Nach einem grub2-mkconfig -o /boot/grub2/grub.cfg enthält das Grub Boot Menü keine Linux Kernel mehr. Ursache ist ein Problem mit der “Boot Loader Specification”, kurz: BLS.

Eine kleine Änderung in der Datei /etc/default/grub löst das Problem: Mit GRUB_ENABLE_BLSCFG=false und einem erneuten Aufruf von grub2-mkconfig -o /boot/grub2/grub.cfg sind die Linux Kernel wieder im Menü vorhanden.

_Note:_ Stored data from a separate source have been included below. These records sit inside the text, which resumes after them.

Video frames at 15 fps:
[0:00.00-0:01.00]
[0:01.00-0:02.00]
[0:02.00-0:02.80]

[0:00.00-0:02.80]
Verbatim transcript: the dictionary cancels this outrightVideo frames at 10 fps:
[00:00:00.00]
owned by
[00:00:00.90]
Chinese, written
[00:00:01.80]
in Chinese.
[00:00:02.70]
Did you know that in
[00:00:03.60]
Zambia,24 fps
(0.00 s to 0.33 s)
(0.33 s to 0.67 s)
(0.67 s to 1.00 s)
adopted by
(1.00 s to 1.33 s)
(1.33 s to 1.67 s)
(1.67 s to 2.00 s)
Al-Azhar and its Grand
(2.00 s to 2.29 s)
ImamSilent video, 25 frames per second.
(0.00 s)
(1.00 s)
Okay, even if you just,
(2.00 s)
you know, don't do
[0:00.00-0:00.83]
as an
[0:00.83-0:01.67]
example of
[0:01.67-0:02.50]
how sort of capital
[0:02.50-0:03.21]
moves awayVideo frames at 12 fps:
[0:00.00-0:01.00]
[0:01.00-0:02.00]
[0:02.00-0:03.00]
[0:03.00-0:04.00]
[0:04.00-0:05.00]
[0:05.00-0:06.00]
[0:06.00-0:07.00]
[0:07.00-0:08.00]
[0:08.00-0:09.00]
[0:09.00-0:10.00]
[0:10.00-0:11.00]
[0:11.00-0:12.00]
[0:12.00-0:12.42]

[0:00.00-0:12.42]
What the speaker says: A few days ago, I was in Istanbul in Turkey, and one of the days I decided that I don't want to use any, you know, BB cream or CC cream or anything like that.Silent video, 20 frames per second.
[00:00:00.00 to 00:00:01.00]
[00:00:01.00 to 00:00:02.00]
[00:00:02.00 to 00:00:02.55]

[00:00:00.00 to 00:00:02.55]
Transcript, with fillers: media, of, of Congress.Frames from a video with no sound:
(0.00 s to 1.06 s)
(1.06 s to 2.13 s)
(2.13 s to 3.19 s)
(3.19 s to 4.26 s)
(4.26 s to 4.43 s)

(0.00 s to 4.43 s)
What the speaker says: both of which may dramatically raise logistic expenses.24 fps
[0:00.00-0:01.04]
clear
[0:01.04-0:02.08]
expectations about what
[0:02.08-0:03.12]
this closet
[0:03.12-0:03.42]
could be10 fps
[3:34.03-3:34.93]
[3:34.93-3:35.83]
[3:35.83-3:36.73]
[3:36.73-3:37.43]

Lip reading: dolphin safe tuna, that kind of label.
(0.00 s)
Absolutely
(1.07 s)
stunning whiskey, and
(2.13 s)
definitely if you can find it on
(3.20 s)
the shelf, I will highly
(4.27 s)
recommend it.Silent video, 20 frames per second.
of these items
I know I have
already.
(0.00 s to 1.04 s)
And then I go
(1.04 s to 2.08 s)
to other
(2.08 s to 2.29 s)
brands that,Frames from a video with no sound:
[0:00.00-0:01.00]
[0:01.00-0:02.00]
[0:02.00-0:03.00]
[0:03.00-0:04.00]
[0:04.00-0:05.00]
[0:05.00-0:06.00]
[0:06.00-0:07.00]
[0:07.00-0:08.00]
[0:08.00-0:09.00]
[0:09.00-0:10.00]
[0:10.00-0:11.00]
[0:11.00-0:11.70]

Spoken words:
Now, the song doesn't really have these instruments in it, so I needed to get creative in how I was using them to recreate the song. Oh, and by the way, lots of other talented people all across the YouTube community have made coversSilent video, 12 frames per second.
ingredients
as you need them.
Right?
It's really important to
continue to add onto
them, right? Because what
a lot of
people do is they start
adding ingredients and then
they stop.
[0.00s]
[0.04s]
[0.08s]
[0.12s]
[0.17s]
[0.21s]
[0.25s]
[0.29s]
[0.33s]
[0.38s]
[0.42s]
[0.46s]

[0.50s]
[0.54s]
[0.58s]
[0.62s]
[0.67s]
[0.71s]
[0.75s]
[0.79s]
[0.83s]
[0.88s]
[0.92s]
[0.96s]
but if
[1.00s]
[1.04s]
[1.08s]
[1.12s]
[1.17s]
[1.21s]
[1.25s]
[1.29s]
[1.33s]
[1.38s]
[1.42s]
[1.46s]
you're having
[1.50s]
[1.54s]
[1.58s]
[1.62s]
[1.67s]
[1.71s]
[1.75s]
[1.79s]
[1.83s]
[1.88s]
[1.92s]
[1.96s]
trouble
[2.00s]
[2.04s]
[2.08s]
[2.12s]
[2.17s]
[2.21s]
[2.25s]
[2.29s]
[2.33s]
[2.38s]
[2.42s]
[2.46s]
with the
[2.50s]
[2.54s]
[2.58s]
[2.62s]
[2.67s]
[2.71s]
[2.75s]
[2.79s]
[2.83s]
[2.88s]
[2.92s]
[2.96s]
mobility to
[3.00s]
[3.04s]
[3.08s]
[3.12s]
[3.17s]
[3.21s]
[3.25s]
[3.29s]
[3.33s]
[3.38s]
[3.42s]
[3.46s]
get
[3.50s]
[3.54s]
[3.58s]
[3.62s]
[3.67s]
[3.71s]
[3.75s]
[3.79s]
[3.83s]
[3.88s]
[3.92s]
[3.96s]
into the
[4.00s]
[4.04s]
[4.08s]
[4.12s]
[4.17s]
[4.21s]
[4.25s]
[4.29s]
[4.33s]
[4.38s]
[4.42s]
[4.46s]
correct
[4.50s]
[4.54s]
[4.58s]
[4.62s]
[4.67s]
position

Lessons learned: Nach einem Kernel Update und vor dem Reboot immer mit awk -F\' '/menuentry / {print $2}' /boot/grub2/grub.cfg nachsehen, ob die Linux Kernel im Boot Menü zu finden sind.

Hat man ein LUKS Root Filesystem, dann kommt es gelegentlich mal vor, dass nach einem Update in der initrd die deutsche Tastaturbelegung weg ist, in solchen Fällen einfach mal die LUKS Passphrase mit US-Tastaturscheme eingeben, dann klappt es auch mit der Entschlüsselung.